▶ _About this task_:
Leaving out any pictures, print the entries that follow exactly as they stand.

▶ _Available data_:
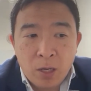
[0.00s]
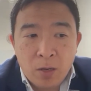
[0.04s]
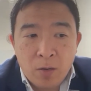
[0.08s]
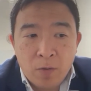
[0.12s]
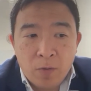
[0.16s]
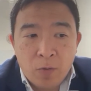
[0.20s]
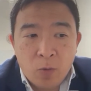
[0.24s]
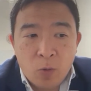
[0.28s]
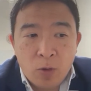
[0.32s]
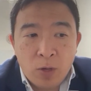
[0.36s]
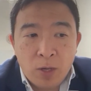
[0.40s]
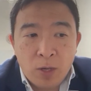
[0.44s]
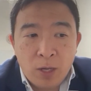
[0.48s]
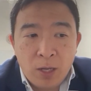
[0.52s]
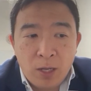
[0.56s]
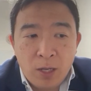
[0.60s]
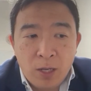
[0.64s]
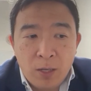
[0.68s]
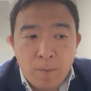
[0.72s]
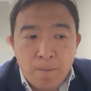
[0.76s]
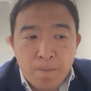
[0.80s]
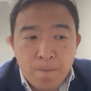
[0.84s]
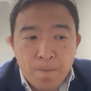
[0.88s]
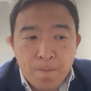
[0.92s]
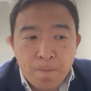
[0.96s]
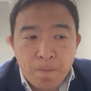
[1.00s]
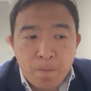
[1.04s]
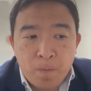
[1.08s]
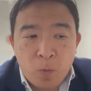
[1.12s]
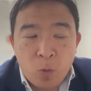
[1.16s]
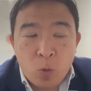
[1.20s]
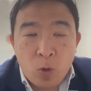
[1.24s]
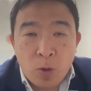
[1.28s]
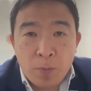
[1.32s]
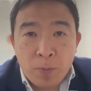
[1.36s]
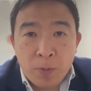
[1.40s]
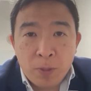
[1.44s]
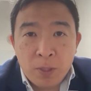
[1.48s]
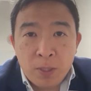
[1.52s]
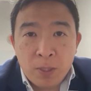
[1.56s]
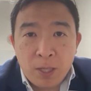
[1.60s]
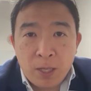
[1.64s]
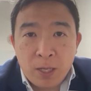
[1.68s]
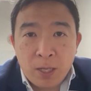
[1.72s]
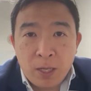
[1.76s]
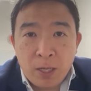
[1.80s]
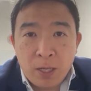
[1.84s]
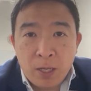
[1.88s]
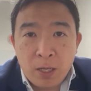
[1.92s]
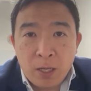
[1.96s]

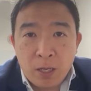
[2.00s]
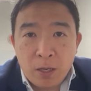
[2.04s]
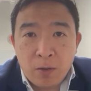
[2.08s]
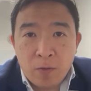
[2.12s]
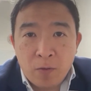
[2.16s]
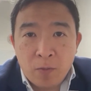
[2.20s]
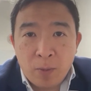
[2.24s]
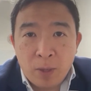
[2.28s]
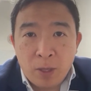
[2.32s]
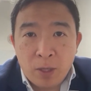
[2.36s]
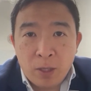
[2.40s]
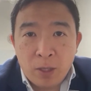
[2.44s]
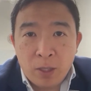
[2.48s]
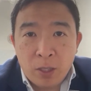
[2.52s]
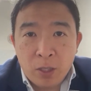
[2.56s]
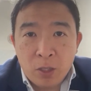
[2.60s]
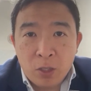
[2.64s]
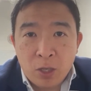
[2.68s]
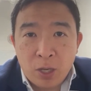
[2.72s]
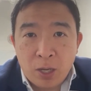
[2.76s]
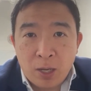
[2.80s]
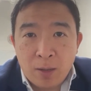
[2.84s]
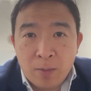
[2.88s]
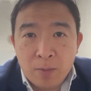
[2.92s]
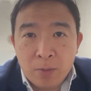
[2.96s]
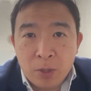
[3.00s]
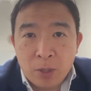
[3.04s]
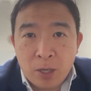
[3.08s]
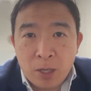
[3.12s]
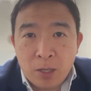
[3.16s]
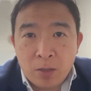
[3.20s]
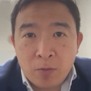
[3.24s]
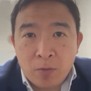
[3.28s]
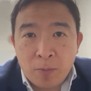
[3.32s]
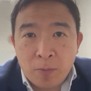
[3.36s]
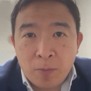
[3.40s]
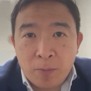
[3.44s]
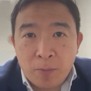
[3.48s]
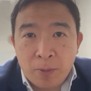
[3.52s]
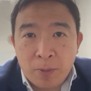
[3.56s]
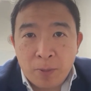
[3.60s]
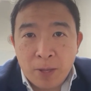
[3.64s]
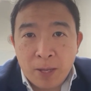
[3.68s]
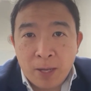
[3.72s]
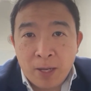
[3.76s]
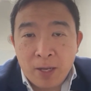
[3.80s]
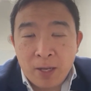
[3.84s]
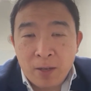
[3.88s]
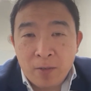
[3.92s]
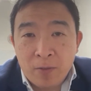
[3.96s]
44% of American jobs are either
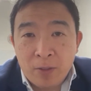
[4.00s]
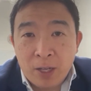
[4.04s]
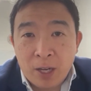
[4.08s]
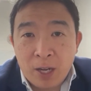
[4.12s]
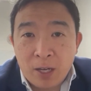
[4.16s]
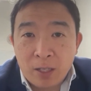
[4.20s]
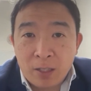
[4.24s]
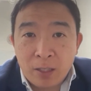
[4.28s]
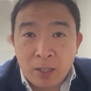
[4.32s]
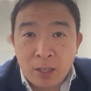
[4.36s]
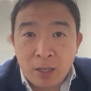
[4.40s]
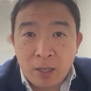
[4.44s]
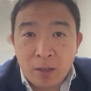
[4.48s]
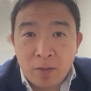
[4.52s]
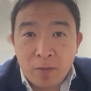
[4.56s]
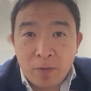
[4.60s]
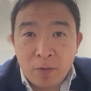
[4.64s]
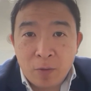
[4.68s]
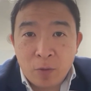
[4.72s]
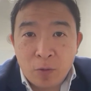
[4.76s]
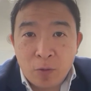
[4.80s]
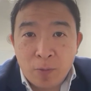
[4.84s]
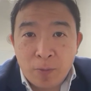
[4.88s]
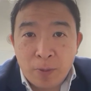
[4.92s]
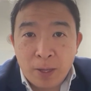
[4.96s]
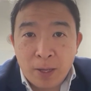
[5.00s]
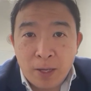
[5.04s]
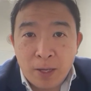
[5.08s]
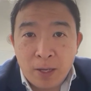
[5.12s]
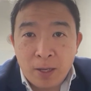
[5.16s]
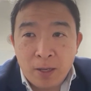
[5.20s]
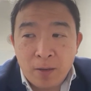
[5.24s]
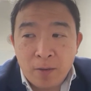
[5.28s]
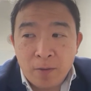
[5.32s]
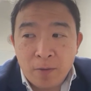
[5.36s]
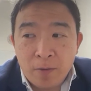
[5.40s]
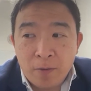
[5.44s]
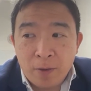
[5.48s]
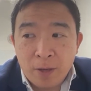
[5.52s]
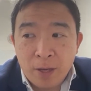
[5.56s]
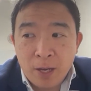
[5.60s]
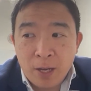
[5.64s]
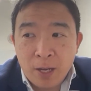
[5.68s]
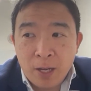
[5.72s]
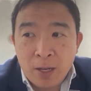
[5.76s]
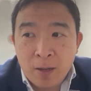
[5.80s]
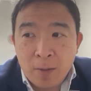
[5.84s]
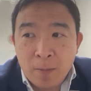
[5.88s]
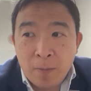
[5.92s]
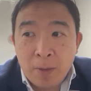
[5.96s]
repetitive cognitive or repetitive
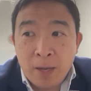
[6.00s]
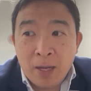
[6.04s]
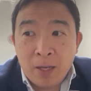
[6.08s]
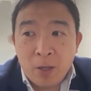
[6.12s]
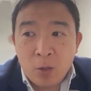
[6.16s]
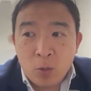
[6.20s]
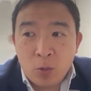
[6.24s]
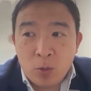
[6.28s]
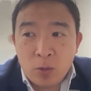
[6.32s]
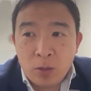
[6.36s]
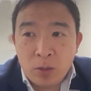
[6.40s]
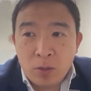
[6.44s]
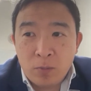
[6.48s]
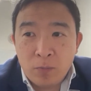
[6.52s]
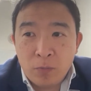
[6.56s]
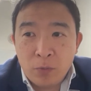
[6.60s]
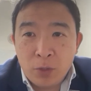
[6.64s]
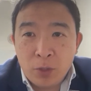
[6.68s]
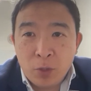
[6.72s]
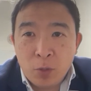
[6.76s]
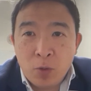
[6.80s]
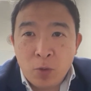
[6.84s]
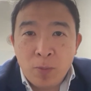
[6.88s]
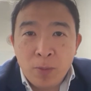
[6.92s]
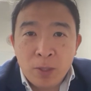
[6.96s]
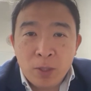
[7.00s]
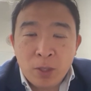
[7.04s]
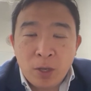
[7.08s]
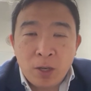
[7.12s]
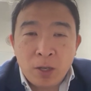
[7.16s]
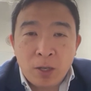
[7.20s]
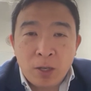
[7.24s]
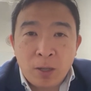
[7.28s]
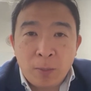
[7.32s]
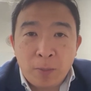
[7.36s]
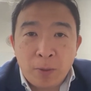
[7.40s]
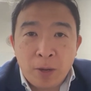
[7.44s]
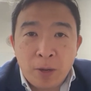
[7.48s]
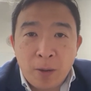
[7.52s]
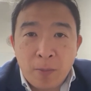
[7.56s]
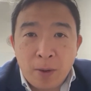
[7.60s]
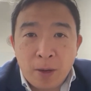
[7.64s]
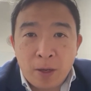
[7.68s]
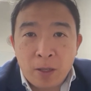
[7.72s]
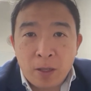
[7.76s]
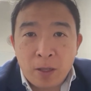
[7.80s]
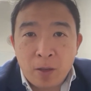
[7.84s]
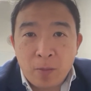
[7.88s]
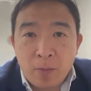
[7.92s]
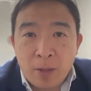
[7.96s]
manual. So we've been talking
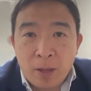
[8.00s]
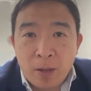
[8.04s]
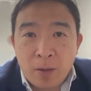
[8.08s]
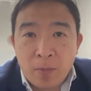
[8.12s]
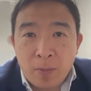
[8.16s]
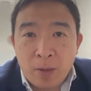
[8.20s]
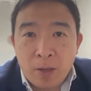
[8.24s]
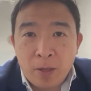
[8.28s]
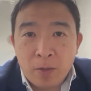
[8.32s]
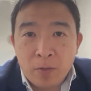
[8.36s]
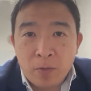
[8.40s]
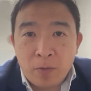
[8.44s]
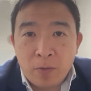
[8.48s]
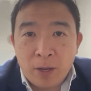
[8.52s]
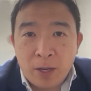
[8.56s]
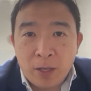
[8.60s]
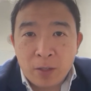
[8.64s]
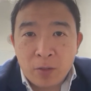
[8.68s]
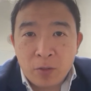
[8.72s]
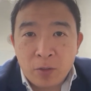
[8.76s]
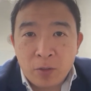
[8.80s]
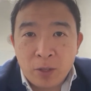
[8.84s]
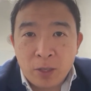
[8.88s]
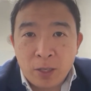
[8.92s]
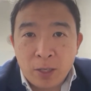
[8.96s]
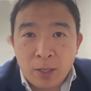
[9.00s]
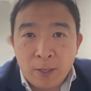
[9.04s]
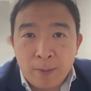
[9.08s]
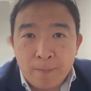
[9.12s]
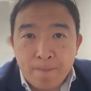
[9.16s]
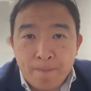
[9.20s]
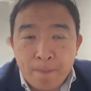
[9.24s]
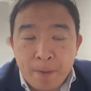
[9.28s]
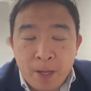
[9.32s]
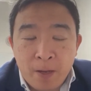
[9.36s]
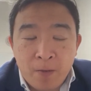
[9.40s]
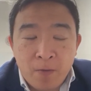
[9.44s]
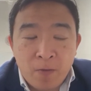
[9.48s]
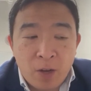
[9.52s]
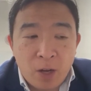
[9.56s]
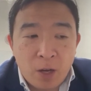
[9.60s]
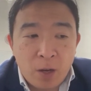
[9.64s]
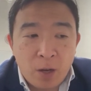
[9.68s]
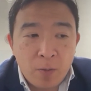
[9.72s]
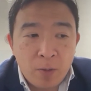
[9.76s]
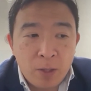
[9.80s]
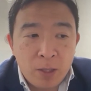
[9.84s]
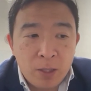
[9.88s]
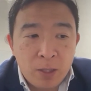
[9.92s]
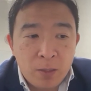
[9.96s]
primarily about manufacturing
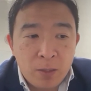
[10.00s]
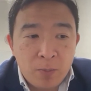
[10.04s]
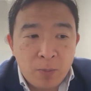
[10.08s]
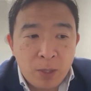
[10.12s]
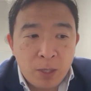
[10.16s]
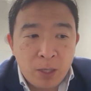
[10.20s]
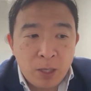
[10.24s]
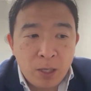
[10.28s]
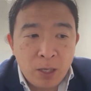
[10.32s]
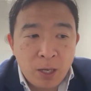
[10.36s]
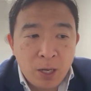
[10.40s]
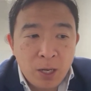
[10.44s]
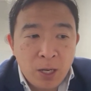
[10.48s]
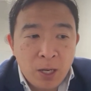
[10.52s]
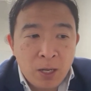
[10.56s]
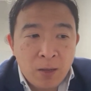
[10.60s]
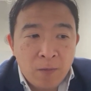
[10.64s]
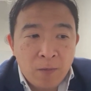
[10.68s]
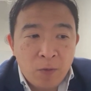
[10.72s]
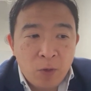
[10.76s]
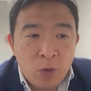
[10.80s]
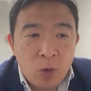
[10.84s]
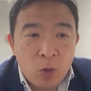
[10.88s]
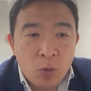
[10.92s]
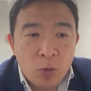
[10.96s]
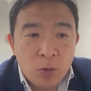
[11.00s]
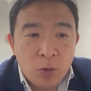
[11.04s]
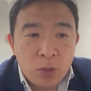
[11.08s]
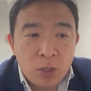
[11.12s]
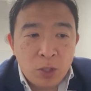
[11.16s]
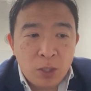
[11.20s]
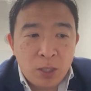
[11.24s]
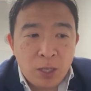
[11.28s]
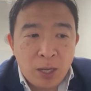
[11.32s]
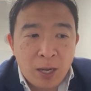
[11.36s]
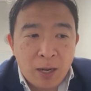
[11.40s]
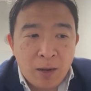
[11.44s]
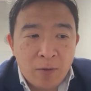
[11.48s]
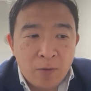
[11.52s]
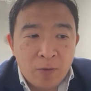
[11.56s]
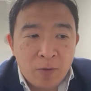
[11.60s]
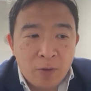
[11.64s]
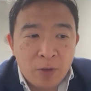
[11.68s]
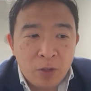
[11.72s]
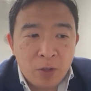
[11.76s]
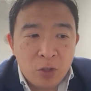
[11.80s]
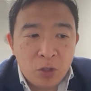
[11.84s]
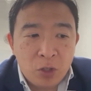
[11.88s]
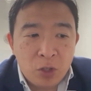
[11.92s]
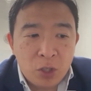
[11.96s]
environments, but if you go into the
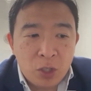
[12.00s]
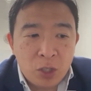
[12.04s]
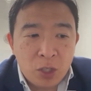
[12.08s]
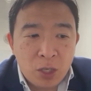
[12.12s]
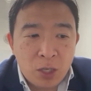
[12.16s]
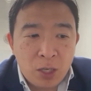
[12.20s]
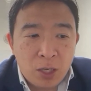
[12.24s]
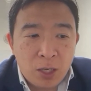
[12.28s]
average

▶ _Result of this task_:
[0.00s]
[0.04s]
[0.08s]
[0.12s]
[0.16s]
[0.20s]
[0.24s]
[0.28s]
[0.32s]
[0.36s]
[0.40s]
[0.44s]
[0.48s]
[0.52s]
[0.56s]
[0.60s]
[0.64s]
[0.68s]
[0.72s]
[0.76s]
[0.80s]
[0.84s]
[0.88s]
[0.92s]
[0.96s]
[1.00s]
[1.04s]
[1.08s]
[1.12s]
[1.16s]
[1.20s]
[1.24s]
[1.28s]
[1.32s]
[1.36s]
[1.40s]
[1.44s]
[1.48s]
[1.52s]
[1.56s]
[1.60s]
[1.64s]
[1.68s]
[1.72s]
[1.76s]
[1.80s]
[1.84s]
[1.88s]
[1.92s]
[1.96s]

[2.00s]
[2.04s]
[2.08s]
[2.12s]
[2.16s]
[2.20s]
[2.24s]
[2.28s]
[2.32s]
[2.36s]
[2.40s]
[2.44s]
[2.48s]
[2.52s]
[2.56s]
[2.60s]
[2.64s]
[2.68s]
[2.72s]
[2.76s]
[2.80s]
[2.84s]
[2.88s]
[2.92s]
[2.96s]
[3.00s]
[3.04s]
[3.08s]
[3.12s]
[3.16s]
[3.20s]
[3.24s]
[3.28s]
[3.32s]
[3.36s]
[3.40s]
[3.44s]
[3.48s]
[3.52s]
[3.56s]
[3.60s]
[3.64s]
[3.68s]
[3.72s]
[3.76s]
[3.80s]
[3.84s]
[3.88s]
[3.92s]
[3.96s]
44% of American jobs are either
[4.00s]
[4.04s]
[4.08s]
[4.12s]
[4.16s]
[4.20s]
[4.24s]
[4.28s]
[4.32s]
[4.36s]
[4.40s]
[4.44s]
[4.48s]
[4.52s]
[4.56s]
[4.60s]
[4.64s]
[4.68s]
[4.72s]
[4.76s]
[4.80s]
[4.84s]
[4.88s]
[4.92s]
[4.96s]
[5.00s]
[5.04s]
[5.08s]
[5.12s]
[5.16s]
[5.20s]
[5.24s]
[5.28s]
[5.32s]
[5.36s]
[5.40s]
[5.44s]
[5.48s]
[5.52s]
[5.56s]
[5.60s]
[5.64s]
[5.68s]
[5.72s]
[5.76s]
[5.80s]
[5.84s]
[5.88s]
[5.92s]
[5.96s]
repetitive cognitive or repetitive
[6.00s]
[6.04s]
[6.08s]
[6.12s]
[6.16s]
[6.20s]
[6.24s]
[6.28s]
[6.32s]
[6.36s]
[6.40s]
[6.44s]
[6.48s]
[6.52s]
[6.56s]
[6.60s]
[6.64s]
[6.68s]
[6.72s]
[6.76s]
[6.80s]
[6.84s]
[6.88s]
[6.92s]
[6.96s]
[7.00s]
[7.04s]
[7.08s]
[7.12s]
[7.16s]
[7.20s]
[7.24s]
[7.28s]
[7.32s]
[7.36s]
[7.40s]
[7.44s]
[7.48s]
[7.52s]
[7.56s]
[7.60s]
[7.64s]
[7.68s]
[7.72s]
[7.76s]
[7.80s]
[7.84s]
[7.88s]
[7.92s]
[7.96s]
manual. So we've been talking
[8.00s]
[8.04s]
[8.08s]
[8.12s]
[8.16s]
[8.20s]
[8.24s]
[8.28s]
[8.32s]
[8.36s]
[8.40s]
[8.44s]
[8.48s]
[8.52s]
[8.56s]
[8.60s]
[8.64s]
[8.68s]
[8.72s]
[8.76s]
[8.80s]
[8.84s]
[8.88s]
[8.92s]
[8.96s]
[9.00s]
[9.04s]
[9.08s]
[9.12s]
[9.16s]
[9.20s]
[9.24s]
[9.28s]
[9.32s]
[9.36s]
[9.40s]
[9.44s]
[9.48s]
[9.52s]
[9.56s]
[9.60s]
[9.64s]
[9.68s]
[9.72s]
[9.76s]
[9.80s]
[9.84s]
[9.88s]
[9.92s]
[9.96s]
primarily about manufacturing
[10.00s]
[10.04s]
[10.08s]
[10.12s]
[10.16s]
[10.20s]
[10.24s]
[10.28s]
[10.32s]
[10.36s]
[10.40s]
[10.44s]
[10.48s]
[10.52s]
[10.56s]
[10.60s]
[10.64s]
[10.68s]
[10.72s]
[10.76s]
[10.80s]
[10.84s]
[10.88s]
[10.92s]
[10.96s]
[11.00s]
[11.04s]
[11.08s]
[11.12s]
[11.16s]
[11.20s]
[11.24s]
[11.28s]
[11.32s]
[11.36s]
[11.40s]
[11.44s]
[11.48s]
[11.52s]
[11.56s]
[11.60s]
[11.64s]
[11.68s]
[11.72s]
[11.76s]
[11.80s]
[11.84s]
[11.88s]
[11.92s]
[11.96s]
environments, but if you go into the
[12.00s]
[12.04s]
[12.08s]
[12.12s]
[12.16s]
[12.20s]
[12.24s]
[12.28s]
average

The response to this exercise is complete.